店主が三本の指を立てた。細く長い指はしなやかで、器用そうだった。
「私がしたい質問は大まかに三つ。その内の二つは既に貴方に問い掛けている」
「あ」
胸を貫くような、あの質問達のことだろうか。緊張が増す。頭の中がごちゃごちゃとし始める。あと少し経ったら、真っ白になるだろう。
やっぱり、逃げ道はなかった。私は答えるしかないのだ。
「返事を貰っていなかったね。だから、もう一度、訊くよ」
店主は指を折り畳んで、自分の膝の上に置いた。
俯く私の頭の上から、声が降り掛かる。
「貴方は何を望んでいたのかな」
「……逃げ出すこと。息の出来る所へ行くこと」
「貴方は最近、海に行ったのかな」
「……行きました。彼女と二人で」
「三つ目だ。其処で一体、何があったのかな」
「……」
何て答えよう。何て、何て答えれば、この場から逃げ出せるだろう。
嗚呼、また、私は逃げ出すことを考えている。それだから、あんなことになったのに、いつまでも変わらないままでいるつもりなのか。過去には戻れないし、今日を凌げなくても、それでも、明日は変わらずやって来る。より適した形へ、より痛みの少ない形へ、私は進んで行くしかない筈なのに、まだ、蹲って丸まっている。
でも、此処なら大丈夫な筈だ。勇気を出しても、学校の時のようにはならない筈だ。店主は返事をしてくれる筈だ。

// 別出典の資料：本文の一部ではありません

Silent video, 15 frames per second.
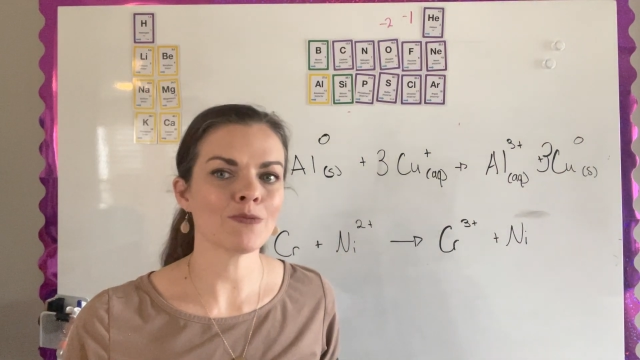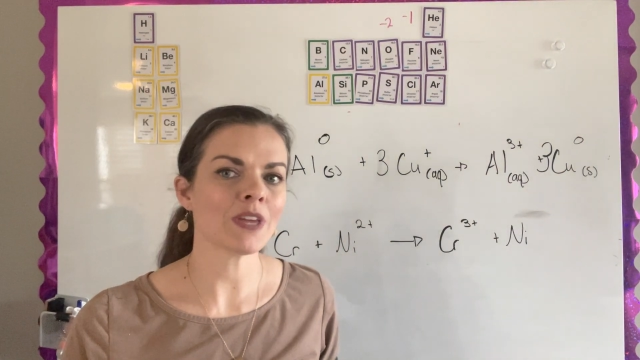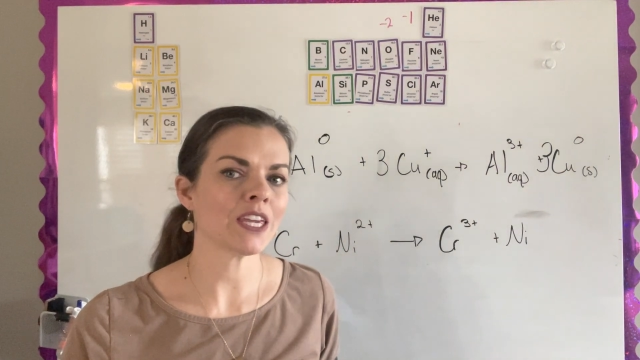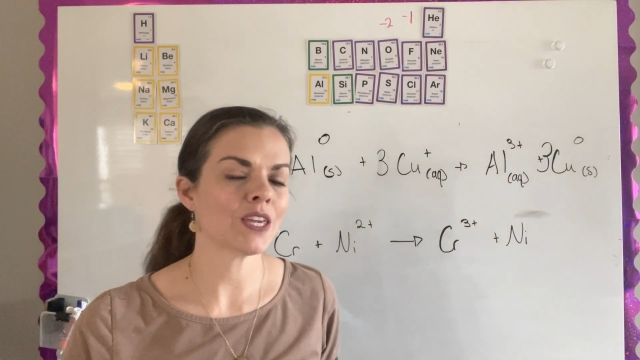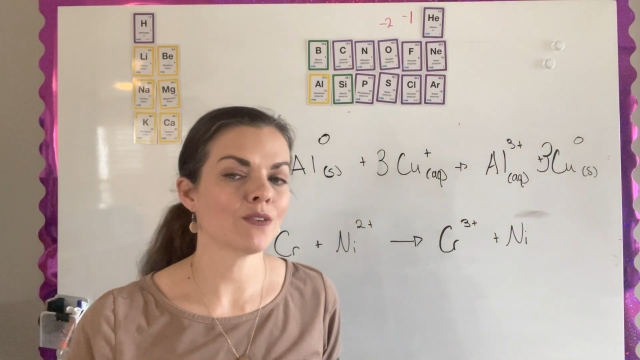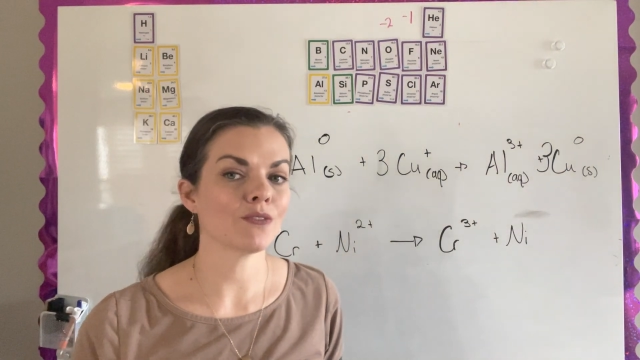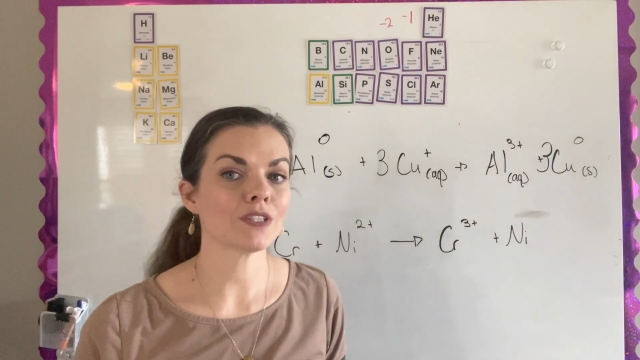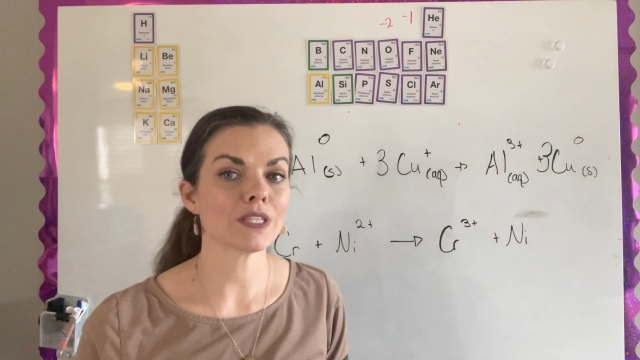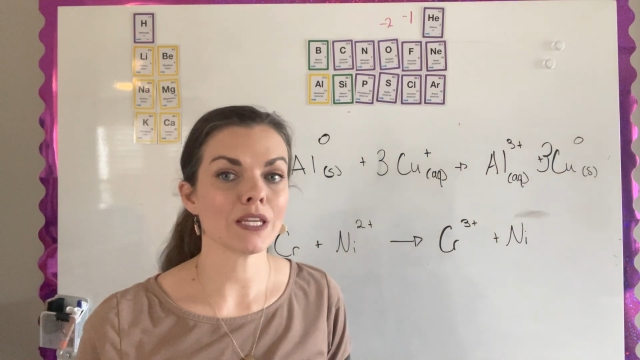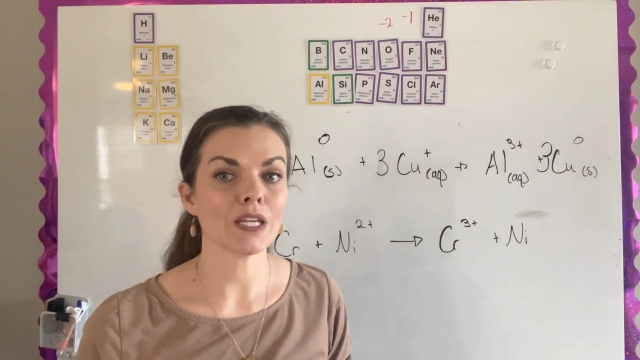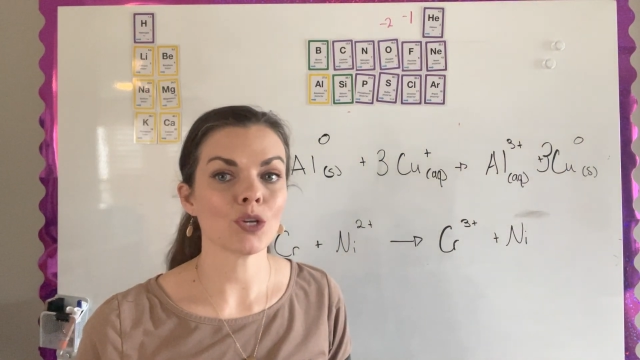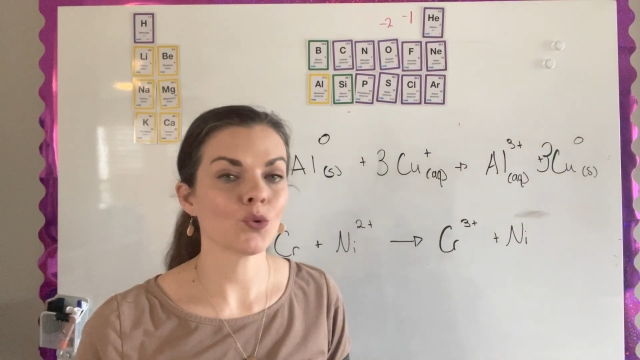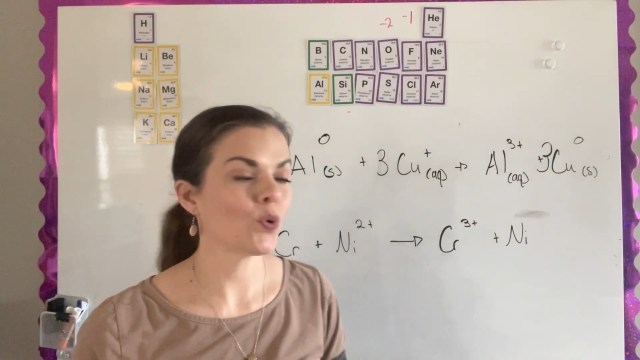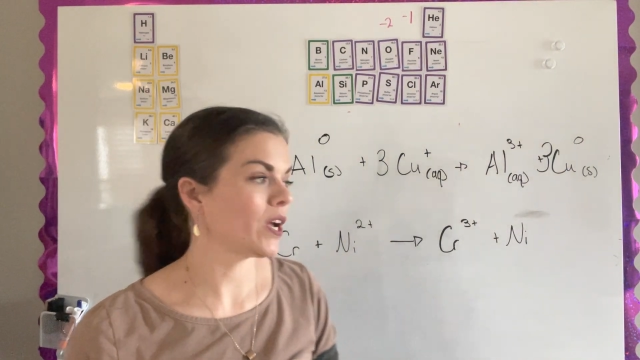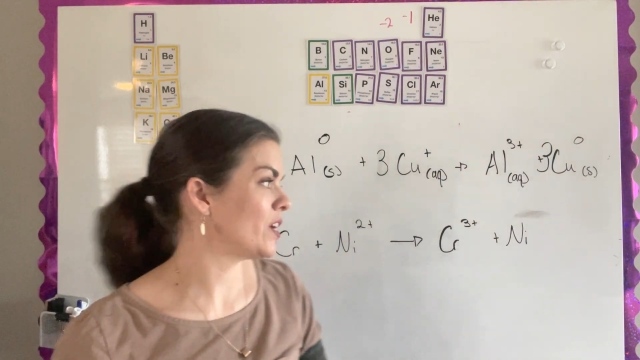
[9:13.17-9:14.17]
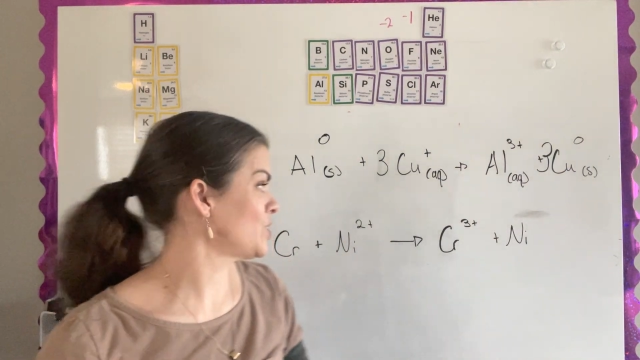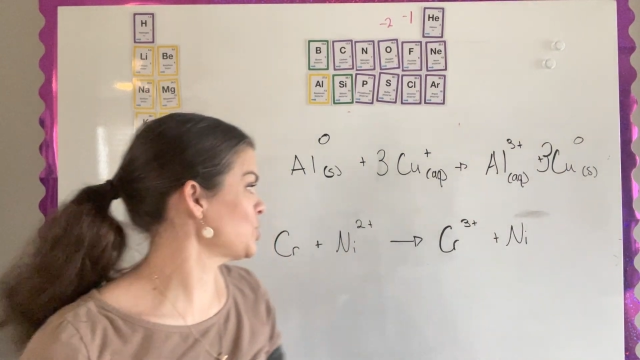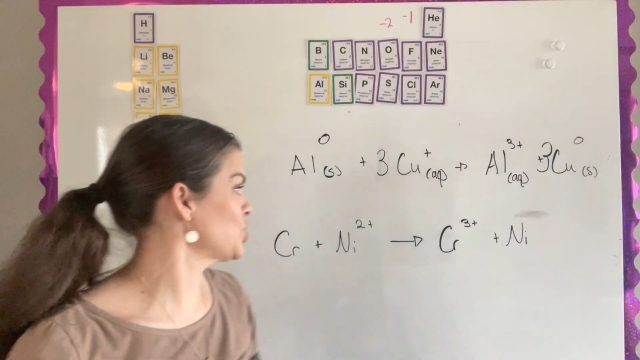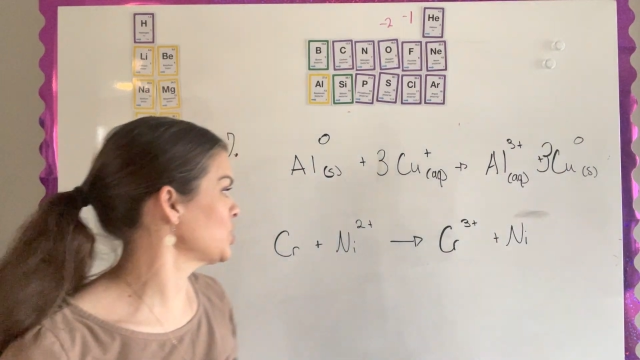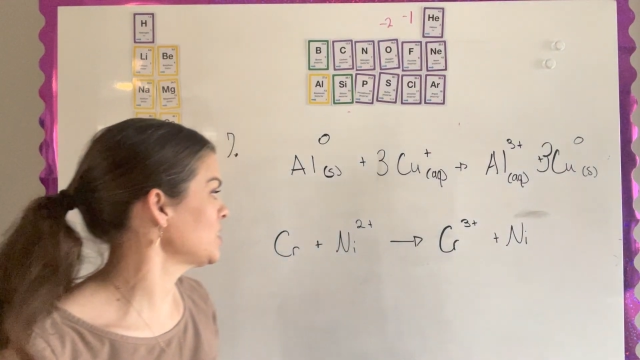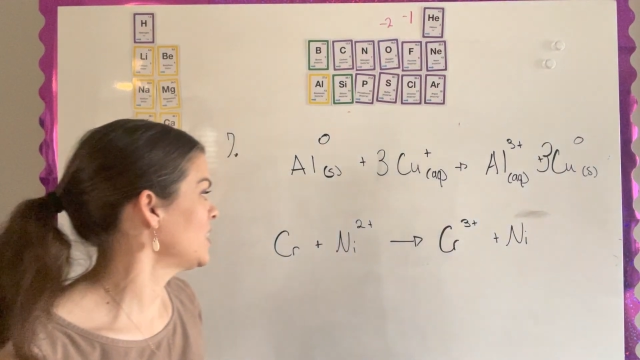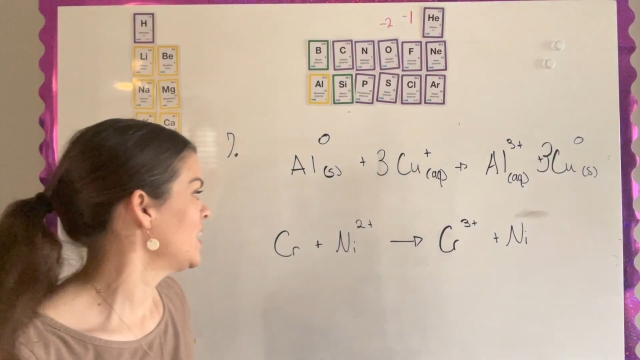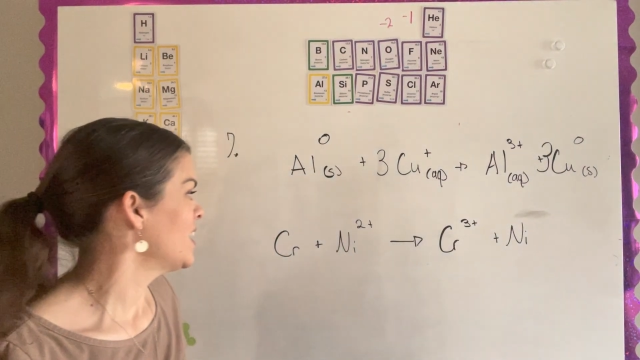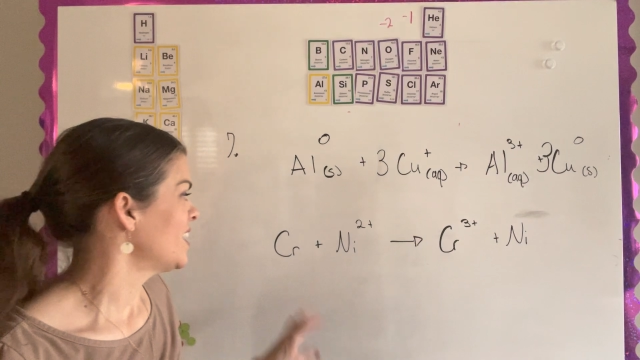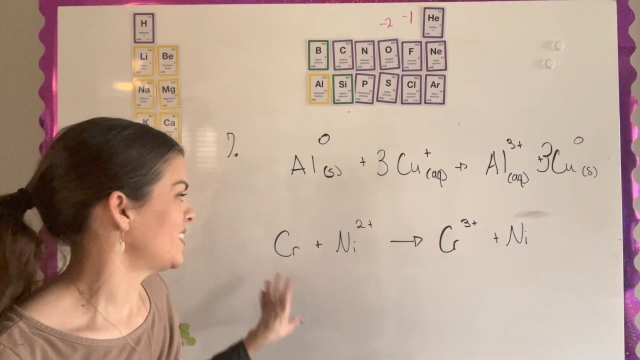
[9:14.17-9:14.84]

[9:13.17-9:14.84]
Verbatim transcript: They give us an equation.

それに、どうせ私達に逃げ場なんてないのだから、言ってしまえ。
「あの日は」
舌の上に乗る透き通った硝子玉の思い出は、冷たく硬く、味がなくて、でも、口から出したくなかった。
「あの日、彼女は、奏は……」
少し眉を寄せながら、私の言葉を待っている。
息を吸い込む。震える声で、明日のために私は問いに答える。